REPUBLIKA.CO.ID, Mama, mama..Kaki bapak itu kenapa? Kok beda sebelah?” Wanita berumur 30 tahun itu, Mesiniat Zendrato, tersenyum mendengar pertanyaan putrinya. Wajar putrinya merasa heran. Mereka memang sedang berada di workshop Kaki Palsu Than Must Soegenk di Mojokerto. Di tempat ini ada banyak orang yang memesan pembuatan kaki palsu.
“Itu kaki palsu, sayang. Biar mereka bisa jalan. Nggak pakai tongkat lagi. Kayak Mama. Bentar lagi juga pakai itu. Biar bisa pakai sepatu lagi,” katanya.

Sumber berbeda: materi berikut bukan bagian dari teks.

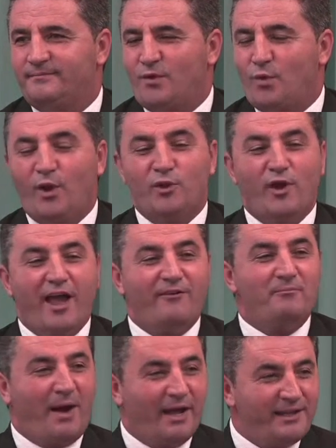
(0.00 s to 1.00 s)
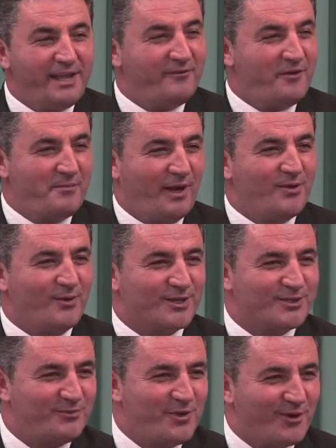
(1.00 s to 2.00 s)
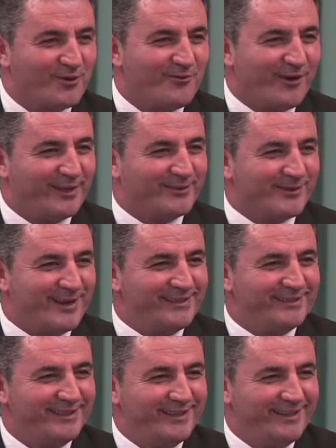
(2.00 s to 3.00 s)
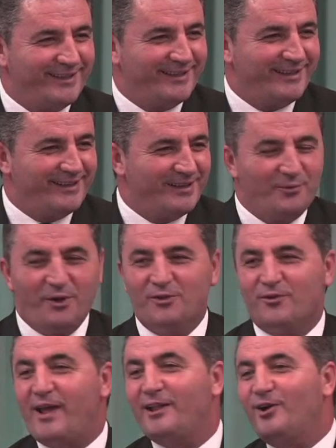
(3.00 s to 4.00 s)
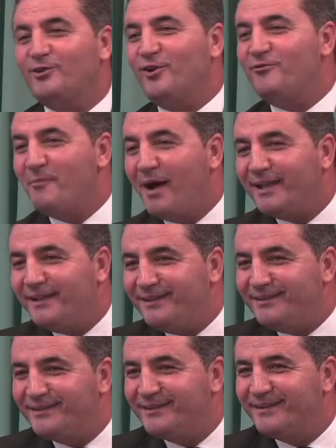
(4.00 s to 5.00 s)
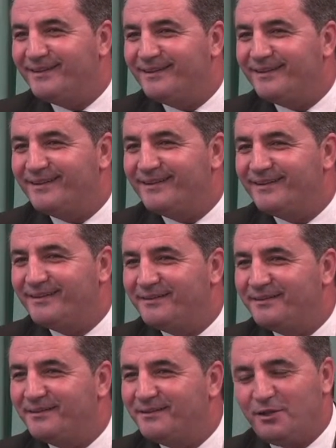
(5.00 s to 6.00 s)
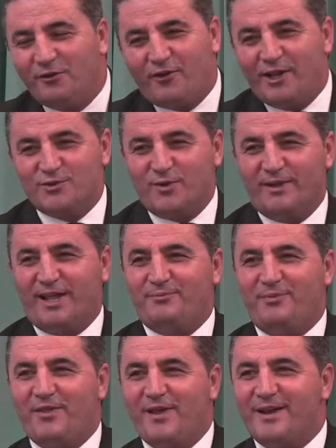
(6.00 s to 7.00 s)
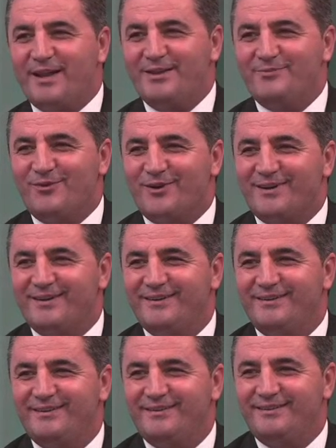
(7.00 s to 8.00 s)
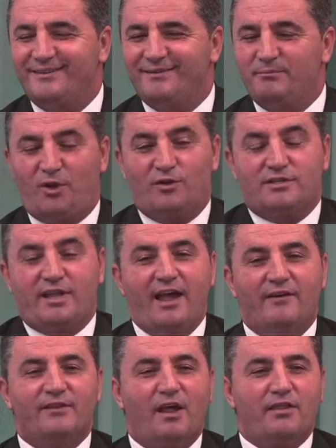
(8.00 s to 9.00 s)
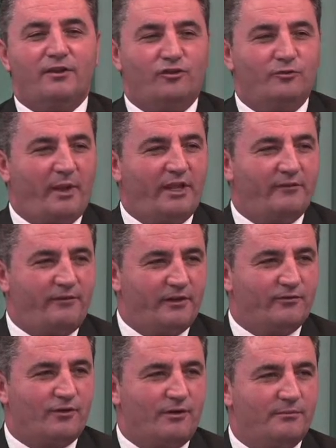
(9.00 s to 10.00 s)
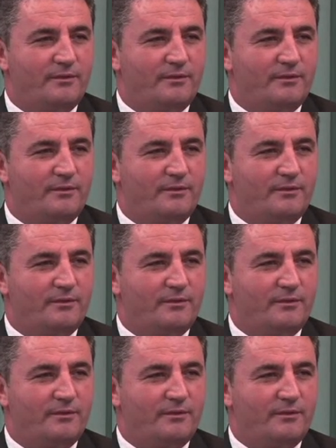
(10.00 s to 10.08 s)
When you have money, everybody wants to be your friend, right? When you run out of money, the friends will not be there anymore because they have nothing to benefit from.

Putrinya yang bernama Blessing Dela Kasih itu pun menggangguk sembari tersenyum melihat kaki mamanya yang sebelah kanan. Sejak masih bayi, kaki sebelah kanan Mesiniat Zendrato memang sudah cacat akibat kecelakaan. Sudah 30 tahun lamanya. Selama itu pula ia berusaha berjalan sekuat tenaga meski harus menahan sakit bila terlalu jauh jarak yang harus ditapak.
“Sakit sekali kalau tidak pakai alas. Tapi kan memang bentuknya nggak mungkin pakai sepatu. Jadi harus ditahankan,” katanya.
Beruntung, suaminya, Alfred Zebua tidak mengharuskannya bekerja demi membantu mencukupi kebutuhan keluarga sehari-hari. Ia hanya mengurus rumah tangga dan menjaga anaknya di rumah. Setiap pagi ia akan mengantarkan anaknya bersekolah di Taman Kanak-kanak (TK) Indiasana di daerah Johor Bahru, sekitar satu kilometer dari rumahnya yang berada di Kramat Jaya, Jakarta Pusat.
“Pagi saya antar. Nanti siangnya saya lagi yang jemput. Naik sepeda. Soalnya jauh. Kalau jalan, sakit sekali. Kalau udah ada kaki palsu ini, mudah-mudahan jadi terbiasa,” kata wanita asal Kepulauan Nias, Sumatra Utara ini.
Ia sangat bersyukur akhirnya keinginannya menggunakan kaki palsu bisa terwujud dari bantuan donasi konsumen Alfamart. "Banyak orang seperti saya (membutuhkan kaki palsu) di luar sana. Pasti bantuan konsumen Alfamart ini akan sangat membantu. Apalagi untuk orang yang tidak mampu," katanya.
Tak banyak yang diinginkannya dengan kaki palsunya. Meski begitu, ia menyimpan asa. Suatu saat nanti, kalau tabungannya dan suami sudah cukup, ia ingin pulang kampung ke Nias. “Sudah enam tahun di Jakarta. Mau nabung dulu. Biar pulang kampung. Kan kalau udah bisa jalan gini, nggak sakit lagi meski perjalanan jauh. Tapi tunggu tabungan cukup dulu lah,” katanya sambil tertawa kecil.
Meski keinginan untuk pulang kampung belum terwujud, ia mengaku sudah sangat gembira. Paling tidak kini ia bisa merawat anaknya dengan baik, mengantarkannya ke sekolah setiap hari dan mengurus rumah tangganya selagi suaminya tercinta bekerja demi memenuhi kebutuhan mereka. “Bisa bawa anak saya jalan jauh. Belanja atau bermain di taman ya. Sudah cukup lah. Bisa berjalan sejauh itu saja dan tidak merasa sakit pun, sudah membuat saya bahagia,” katanya.